The correlation pattern of SLA with SLP shows high positive values off the east coast of the UK and to the north of Scotland and weakly negative values to the west of France and off the Danish coast. This pattern is broadly similar to the inferred correlation patterns seen in model simulations performed by Chen et al. (2014) who tested for the IB effect induced by local SLP. However, we note that the correlation seen in Fig. 2 exists even though the inverse barometer correction has been applied to the altimeter data. This implies that whilst the SLP does not represent an actual physical connection with SLA, the correlations seen here may be due to the SLP acting though other (non local) forcing factors such as wind. This is explored in more detail in Sect. 6.3.

The final local driver we consider is SST which is used here as a measure of the heat content of the local well mixed waters. We therefore expect to find increasing sea levels with increasing values of SST due to thermal expansion of the water column. The spatial pattern of the correlation between SLA and SST seen in Fig. 2 is generally positive with high values folding around southern Iceland towards Scotland. This positive correlation with SST confirms our expectation that sea level is generally higher with warmer SSTs.

5.2 The DaNS area (1): local drivers and remote forcing

We now provide further detail for the DaNS area. Table 1 lists the correlation coefficients between monthly SLA over the DaNS area and the tested field drivers. Wind speed (WS) and zonal and meridional wind stress (UST and VST respectively) are included for completeness. Of the tested local SSV drivers, zonal wind clearly stands out as being most important, consistent with Fig. 2.

Table 1 Correlation between SLA and possible field parameters for the DaNS area

Correlation between SLA and SLP in the DaNS is not significant (also see Fig. 3f). As the local SLA response to local SLP is the IB effect (Dangendorf et al. 2014a) this hints that the DAC correction (including IB) applied to the altimetry data is correct in the DaNS region as it removes the wind and pressure effects for periods below 20 days and the IB effect for periods larger than 30 days (AVISO 2014).

Fig. 3
figure 3

Correlation maps between box average SLA over the DaNS area and u10 (upper left), v10 (upper right), SST (lower left) and SLP (lower right). Statistical significance of the correlations has been assessed on the basis of the Fisher z-transform. Crossed where non-significant at 95 % confidence level

Up to now we have tested only the correlation between the SLA and a driver (for example, the wind) at the same location. However, especially in near coastal zones where bathymetry, coastline geometry and other effects may be important, it can be argued that one should relax this condition of examining colocated SLA and driver fields. In this section we therefore expand the colocated correlation analysis to a local SLA (box average over the DaNS area) to a driver over a field with the aim of ascertaining whether there is a spatial pattern in forcing SSV by drivers from a remote location.
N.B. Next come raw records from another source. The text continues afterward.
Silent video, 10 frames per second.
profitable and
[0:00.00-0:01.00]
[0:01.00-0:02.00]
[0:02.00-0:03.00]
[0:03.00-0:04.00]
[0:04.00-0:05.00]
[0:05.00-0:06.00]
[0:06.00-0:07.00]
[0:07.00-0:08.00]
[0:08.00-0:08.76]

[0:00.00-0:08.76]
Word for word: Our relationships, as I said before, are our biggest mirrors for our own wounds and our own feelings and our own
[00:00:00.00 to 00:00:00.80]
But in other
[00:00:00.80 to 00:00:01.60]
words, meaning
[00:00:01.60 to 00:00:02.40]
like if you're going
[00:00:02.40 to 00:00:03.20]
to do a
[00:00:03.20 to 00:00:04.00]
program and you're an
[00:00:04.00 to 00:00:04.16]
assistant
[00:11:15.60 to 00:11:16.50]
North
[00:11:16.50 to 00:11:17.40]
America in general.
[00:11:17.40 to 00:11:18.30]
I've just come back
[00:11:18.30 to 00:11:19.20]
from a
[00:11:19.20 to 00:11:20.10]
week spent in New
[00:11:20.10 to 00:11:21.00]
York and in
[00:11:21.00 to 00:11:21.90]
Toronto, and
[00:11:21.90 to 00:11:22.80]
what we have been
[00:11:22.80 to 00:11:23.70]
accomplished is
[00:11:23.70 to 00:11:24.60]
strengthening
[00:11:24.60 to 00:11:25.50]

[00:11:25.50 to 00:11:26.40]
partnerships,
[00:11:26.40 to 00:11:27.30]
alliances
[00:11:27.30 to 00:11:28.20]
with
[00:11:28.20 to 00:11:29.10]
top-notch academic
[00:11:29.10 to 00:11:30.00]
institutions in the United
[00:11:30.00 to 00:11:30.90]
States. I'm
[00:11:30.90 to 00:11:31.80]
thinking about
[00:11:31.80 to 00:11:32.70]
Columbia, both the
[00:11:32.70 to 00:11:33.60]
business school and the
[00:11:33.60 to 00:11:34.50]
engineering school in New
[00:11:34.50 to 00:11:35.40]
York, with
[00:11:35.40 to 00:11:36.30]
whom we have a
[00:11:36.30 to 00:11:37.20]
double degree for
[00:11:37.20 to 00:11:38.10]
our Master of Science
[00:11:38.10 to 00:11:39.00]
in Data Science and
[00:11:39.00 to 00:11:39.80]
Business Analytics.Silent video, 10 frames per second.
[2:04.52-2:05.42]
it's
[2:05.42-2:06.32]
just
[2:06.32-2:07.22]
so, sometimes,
Figure 3 shows the correlation between the box average SLA over the DaNS area and fields of wind parameters, SLP and SST. It is clear that the influence of u10 on SLA in the DaNS area is a large-scale pattern. In fact, the highest correlations are found in an area to the North of the DaNS. Negative correlations up to −0.6 also exist between u10 and SLA in the DaNS off the South of Spain. This negative correlation comes about because the wind field itself is forced by large-scale pressure differences. Indeed, a similar but displaced correlation structure is seen in the panel showing correlation with SLP (lower left). Note that the SLP correlation structure supports the predominance of eastward wind and its effect on SLA in the DaNS region, though in itself does not have a direct role in driving local SLA (Wakelin et al. 2003; Dangendorf et al. 2013).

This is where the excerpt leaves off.